Montana begins process of ‘redetermining’ Medicaid eligibility for residents
Nearly 7,900 Montanans may lose Medicaid coverage by the end of the month.
For comparison purposes, that’s roughly the number of people who live in Whitefish. And, even though the process, plans and communication have been anticipated, the state is beginning its initial round of “redetermination” for the federal medical insurance program administered through the state.
Two factors are driving these numbers – a change in the law that stretches back to 2021 and the end of COVID-19 pandemic rules, which combined to keep Montanans who qualified for Medicaid on the program’s rolls, insured.
Montana had, until the 2021 legislature changed the rules, been one of two states that had “continuous eligibility.” This means that an individual who qualified for Medicaid received the coverage for one continuous 12-month period, even if they had a change in income or status that may have otherwise resulted in a loss of coverage. Lawmakers in the Republican majority argued that the change was necessary to ensure the insurance coverage went only to those who qualify, and they would exit it as soon as their life circumstances change. The change, they said, would save taxpayer money.
Meanwhile, Democrats argued that residents who are on the program have fluctuating life circumstances and ending the policy would create a lot “churn” and result in a rise in uncompensated care for healthcare systems.
But the law that was scheduled to take effect in 2021 was halted by pandemic measures that required continuous eligibility. The end of pandemic measures recently, though, has allowed the change to take effect, and Medicaid recipients who aren’t aware of the changes may not understand that they have to complete the paperwork and go through the “redetermination” process to qualify.
As of Thursday, 43% of the 18,370, or approximately 7,900 residents, may fall off the Medicaid rolls.
Health leaders with the state and other organizations believe some of the decrease will be natural – the pandemic has ended and the qualifications have reset. However, others are worried that with the change, some may lose coverage because they’re not aware of it.
And the numbers for April are similar, if not even lower, than the number of cases in the upcoming months. For example, May has 21,000 cases that will be redetermined and August has 23,000 cases.
“This is a marathon, not a sprint,” said Olivia Riutta, director of special populations for Cover Montana, the third-party navigator organization that helps residents through the qualification process for Medicaid as well as other insurance options through the marketplace. “We do this phone call by phone call, one by one. I look at that number and think that people just need more information.”
The good news for those who have gotten the notification for April’s batch but haven’t returned them is that they have until the end of May on Wednesday to do so.
Riutta said those who miss it may have a chance to ask for retroactive eligibility if they qualify so there’s no gap in coverage.
For her organization and the state, the new challenge – in addition to the redetermination process itself – is to let those on Medicaid know.
Jon Ebelt, spokesman for the Montana Department of Public Health and Human Services, said for the past couple of months the department has been working on outreach, especially urging residents to update their contact information and address.
“As part of the campaign to update contact information, DPHHS has sent approximately 73,000 text messages to households most likely to have new mailing addresses, encouraging them to update their contact information,” he said.

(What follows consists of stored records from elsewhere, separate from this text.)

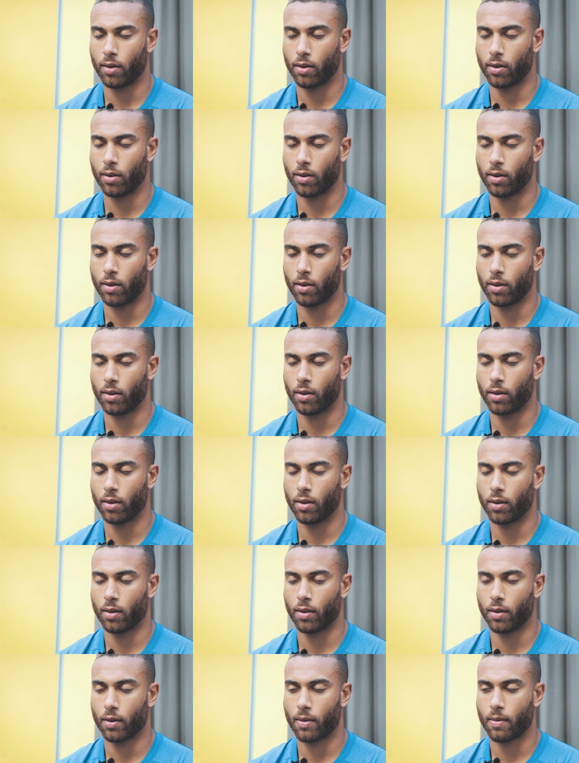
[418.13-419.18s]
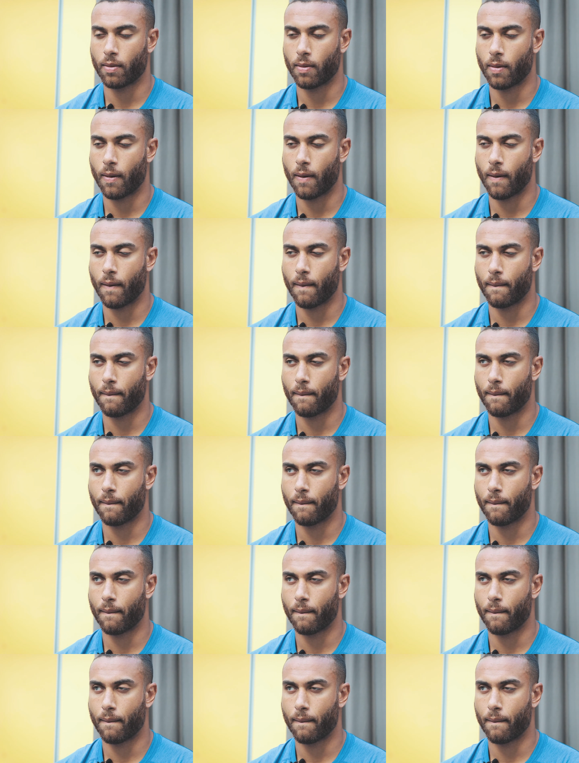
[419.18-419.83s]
(no one is talking)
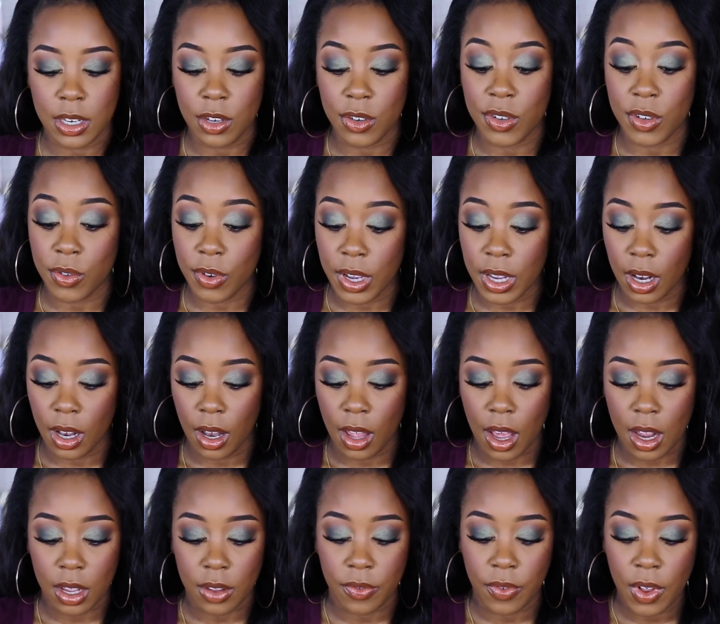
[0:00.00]
You do get a
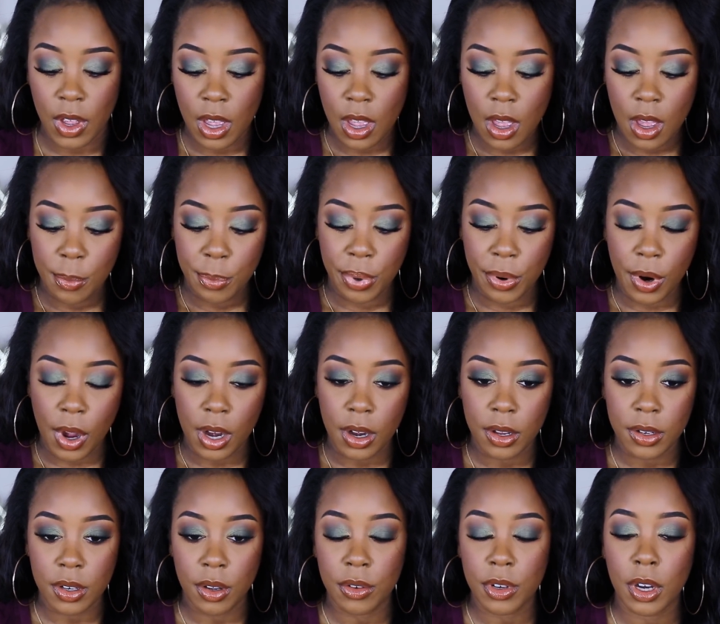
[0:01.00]
lot of
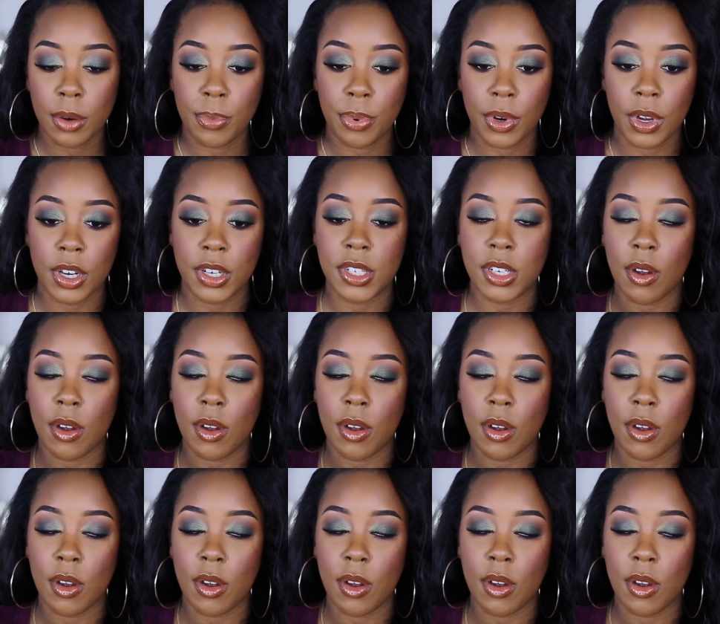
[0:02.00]
product on your brush.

In addition to that, the department has also sent information to Medicaid recipients telling them about the changes and walking them through the steps.
Riutta said it’s essential for residents to respond to any changes and paperwork the state sends.

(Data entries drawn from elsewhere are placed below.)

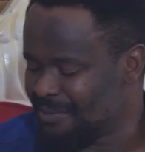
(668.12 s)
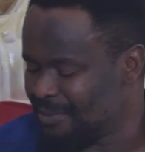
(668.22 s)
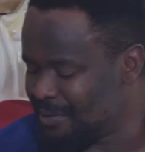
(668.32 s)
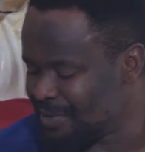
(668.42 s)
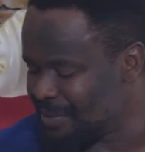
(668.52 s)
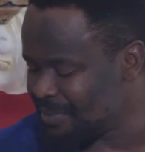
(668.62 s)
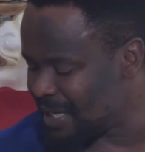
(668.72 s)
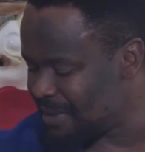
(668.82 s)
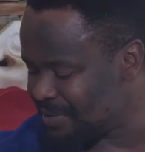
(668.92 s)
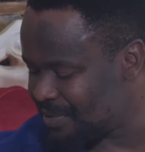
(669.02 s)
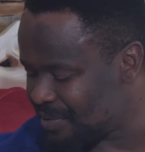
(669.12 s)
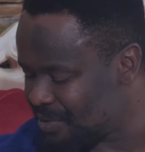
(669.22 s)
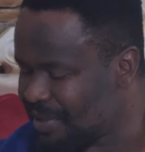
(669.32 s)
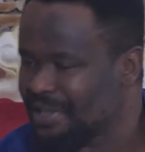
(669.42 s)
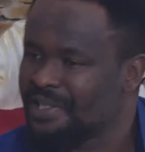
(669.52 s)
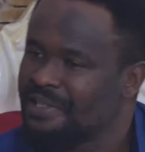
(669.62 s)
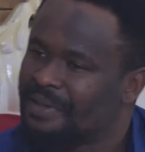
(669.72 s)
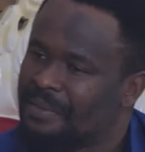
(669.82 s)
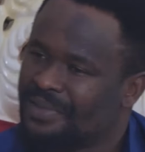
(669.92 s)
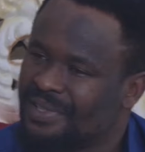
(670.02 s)
Mom, sometimes you talk as
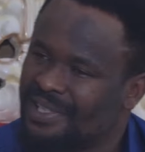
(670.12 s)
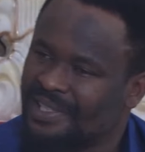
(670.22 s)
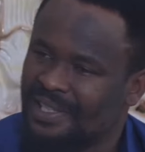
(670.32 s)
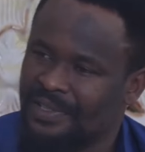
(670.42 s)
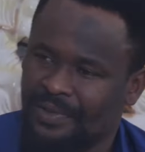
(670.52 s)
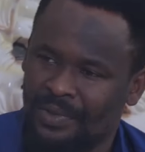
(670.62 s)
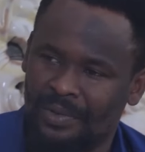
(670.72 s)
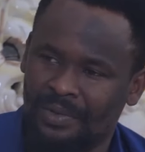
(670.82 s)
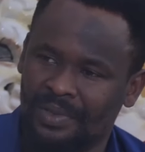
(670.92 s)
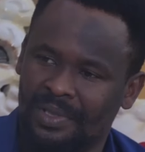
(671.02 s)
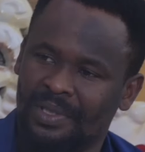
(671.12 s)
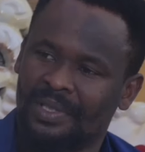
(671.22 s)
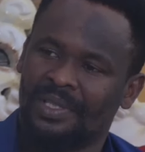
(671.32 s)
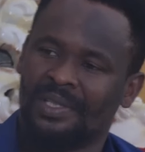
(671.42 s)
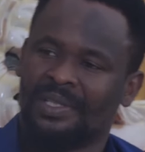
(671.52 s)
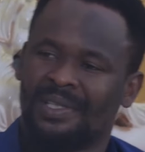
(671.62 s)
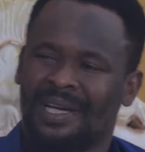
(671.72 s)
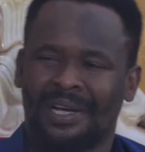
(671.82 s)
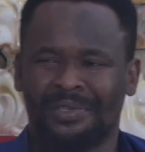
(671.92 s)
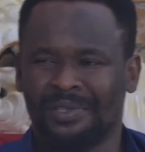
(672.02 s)
if I'm 6 years old.
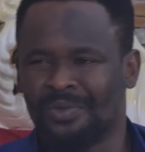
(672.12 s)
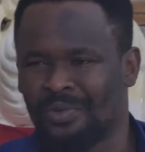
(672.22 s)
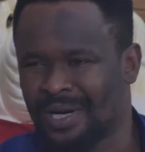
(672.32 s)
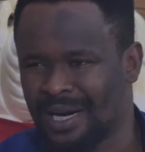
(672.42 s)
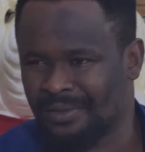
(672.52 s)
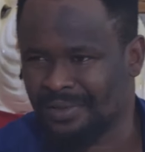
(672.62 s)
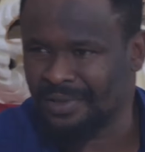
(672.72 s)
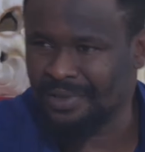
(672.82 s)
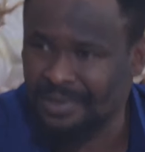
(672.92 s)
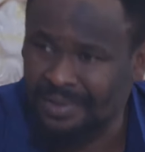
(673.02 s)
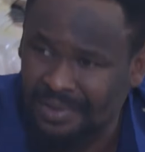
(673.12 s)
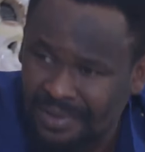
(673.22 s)
I shouldn't walk out on you.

For those who no longer qualify for Medicaid, she said they’re helping residents work through the marketplace to find the best plan.
She said it’s too early to know how the coverage will look for Montanans during the new process, especially with the pandemic changes ending. However, she said all eyes are watching the uncompensated or “charity care” that hospitals provide to see if the numbers start rising, which would suggest that people who may qualify for coverage have lost it.

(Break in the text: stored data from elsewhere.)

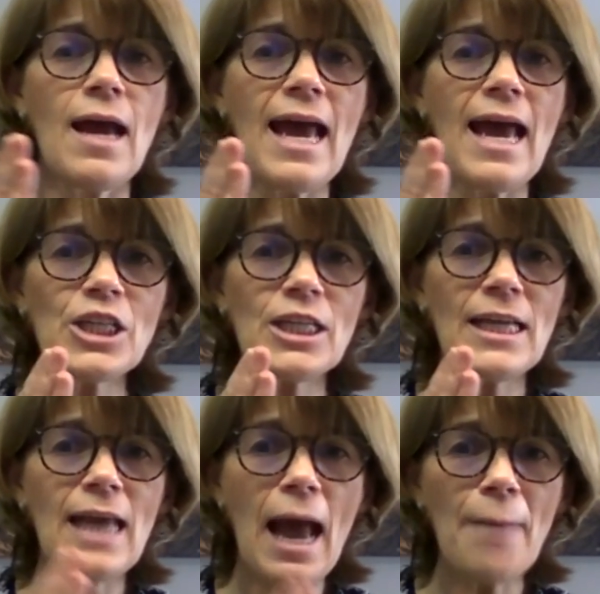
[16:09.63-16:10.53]
actually
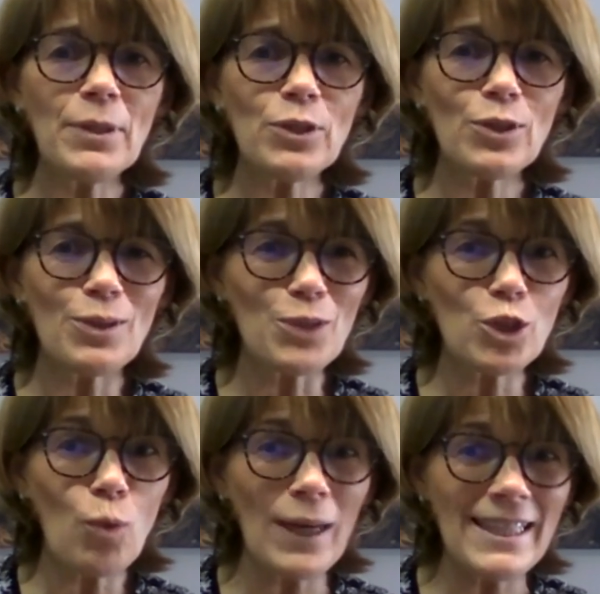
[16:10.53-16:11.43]
happened to them
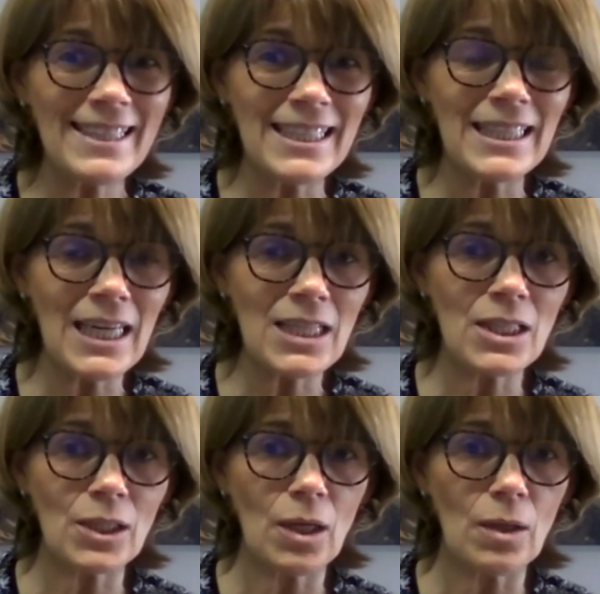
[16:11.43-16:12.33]
20 years
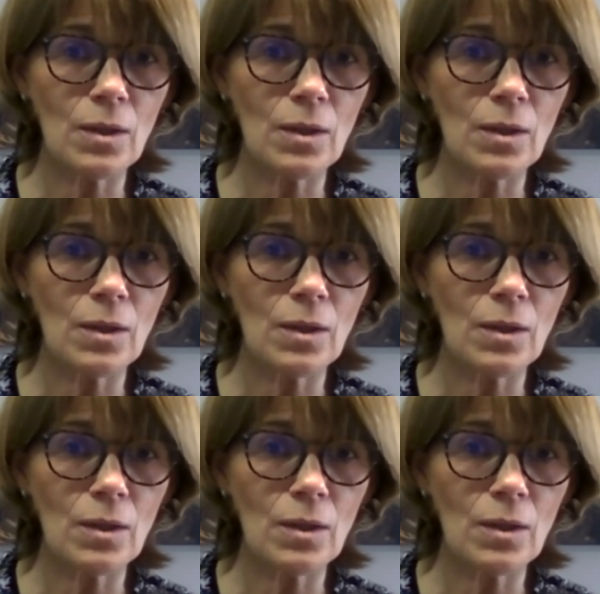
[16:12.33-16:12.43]
ago.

She said so far, the call volume to her office, where navigators are on hand to help, has risen noticeably.
“We’re having very high call volume, and we have seen a sharp uptick in renewals and need assistance,” she said.
That’s a good thing: People are calling, Riutta said. What she doesn’t know is how many aren’t calling or don’t know about the changes.
It will take even longer to figure out the effects of churn on the system, which covers several aspects. For example, residents coming off and on the rolls may create more paperwork for the state, driving up administrative costs. It may also mean more uncompensated care for health organizations. And churn may mean that residents do not take more preventative health measures because they’re uncertain whether they’re covered.
However, both Riutta and Ebelt said that’s something that may take up to a year in order to begin getting reliable statewide data.
Ebelt said the department is using a “population-based” approach that prioritizes individuals who had changes “that would have likely impacted eligibility during the continuous enrollment period, but remained enrolled during the public health emergency.”
Populations that include the “aged, blind and disabled” won’t begin until the fourth month, which would be July.